SCRAPE_BY_XPATH
Scrape content using XPath expression (uses headless browser for JS rendering).
=SCRAPE_BY_XPATH(url, xpath)Returns: string or 2D array (multiple matches returned as separate rows)
Overview
SCRAPE_BY_XPATH extracts content from webpages using XPath expressions, a powerful query language for navigating XML and HTML document structures. XPath provides capabilities beyond CSS selectors, including the ability to traverse up the document tree, select elements by their text content, use conditional logic, and perform calculations within the query itself. Every SCRAPE_BY_XPATH call uses a headless browser for full JavaScript rendering, making it the go-to choice for scraping modern dynamic websites.
Parameters
| Parameter | Type | Required | Description |
|---|---|---|---|
url | string | Yes | The full URL of the webpage to scrape (must include https:// or http://). |
xpath | string | Yes | XPath expression targeting the element(s) to extract. Examples: "//h1" (all h1 elements), "//div[@class='content']" (divs with class "content"), "//a/@href" (all link URLs), "//table//tr/td[2]" (second column of all table rows). |
Examples
Extract the main heading from a page
Selects the first h1 element on the page and returns its text content. The double slash "//" means "find anywhere in the document."
=SCRAPE_BY_XPATH("https://example.com", "//h1")Output
Example DomainGet all links containing specific text
Uses the contains() function to find anchor elements whose text includes "Read More" and extracts their href attributes. Demonstrates XPath text-based selection that CSS cannot replicate.
=SCRAPE_BY_XPATH("https://blog.example.com", "//a[contains(text(), 'Read More')]/@href")Output
| /blog/post-1 |
| /blog/post-2 |
| /blog/post-3 |
Extract second column from a data table
Navigates to a specific table by its ID, then selects the second cell (td[2]) from every row.

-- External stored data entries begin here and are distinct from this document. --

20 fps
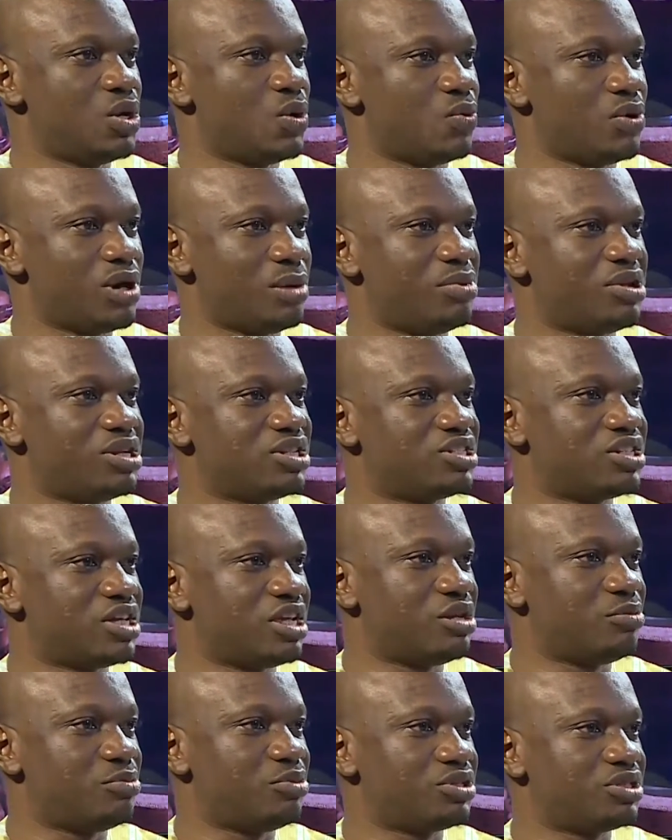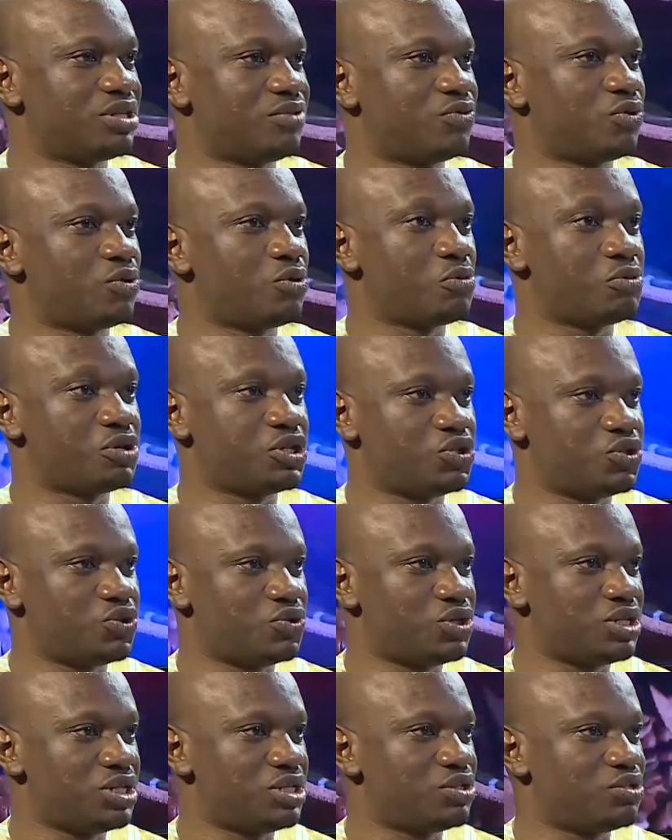we are being celebrated for what we're
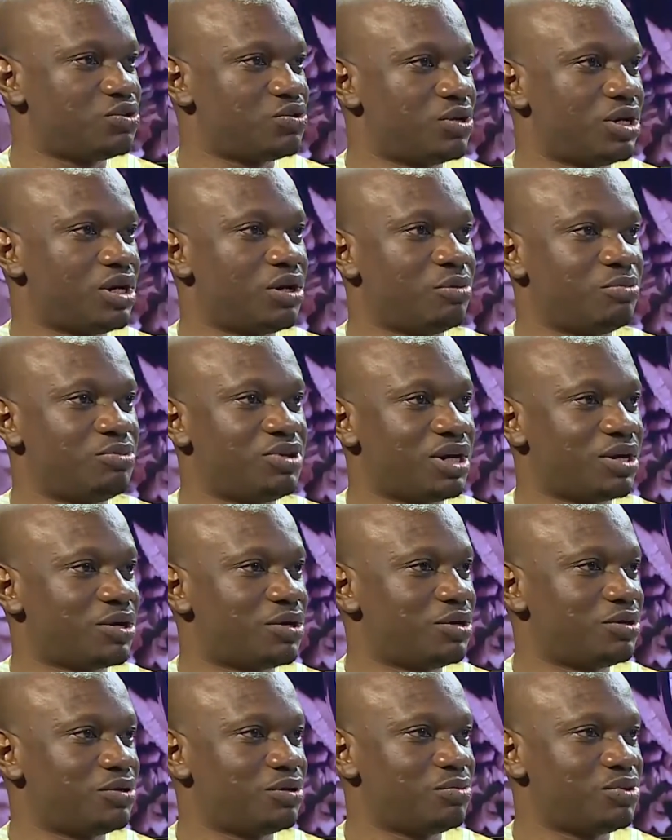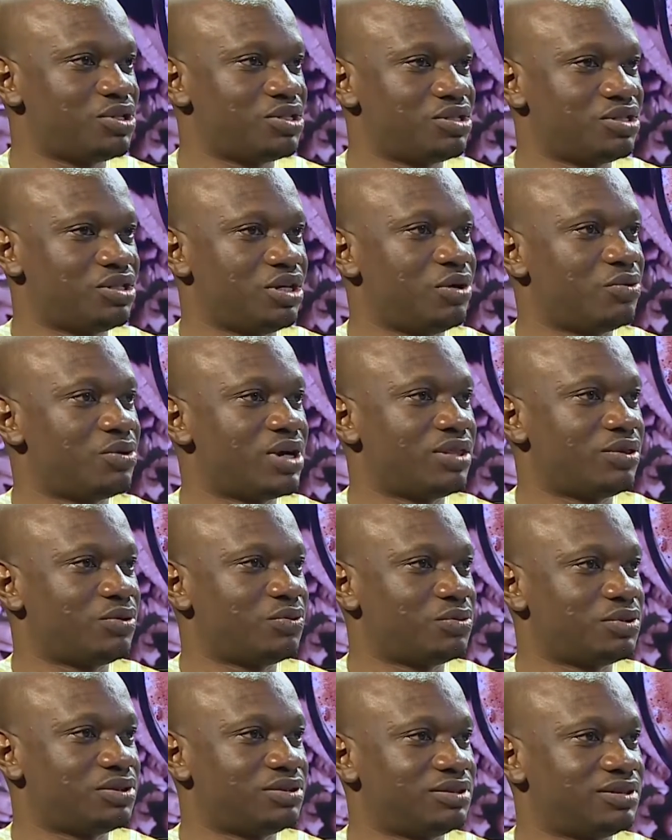doing to help the economies around the
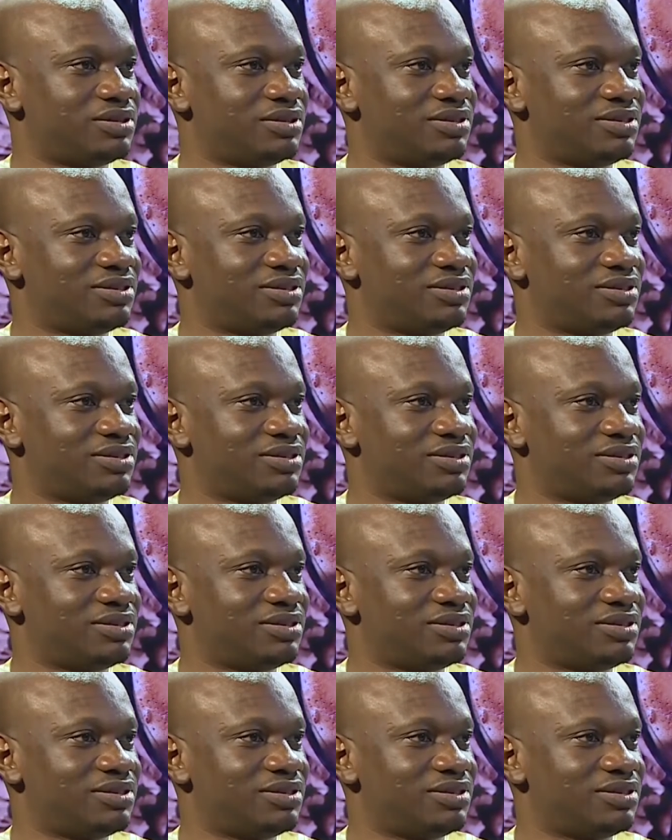world.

Perfect for extracting a single column of tabular data.
=SCRAPE_BY_XPATH("https://data.example.com/stats", "//table[@id='stats']//tr/td[2]")Output
| 1,250 |
| 3,870 |
| 945 |
| 12,300 |
Scrape product names from elements with specific data attributes
Targets only in-stock products by filtering on a data attribute, then extracts the h3 element within each matching container.
=SCRAPE_BY_XPATH("https://shop.example.com", "//div[@data-available='true']//h3")Output
| Bluetooth Speaker |
| Wireless Mouse |
| Phone Stand |
Get the last paragraph on a page
Uses the XPath last() function to select only the final paragraph element. Demonstrates positional selection capabilities unique to XPath.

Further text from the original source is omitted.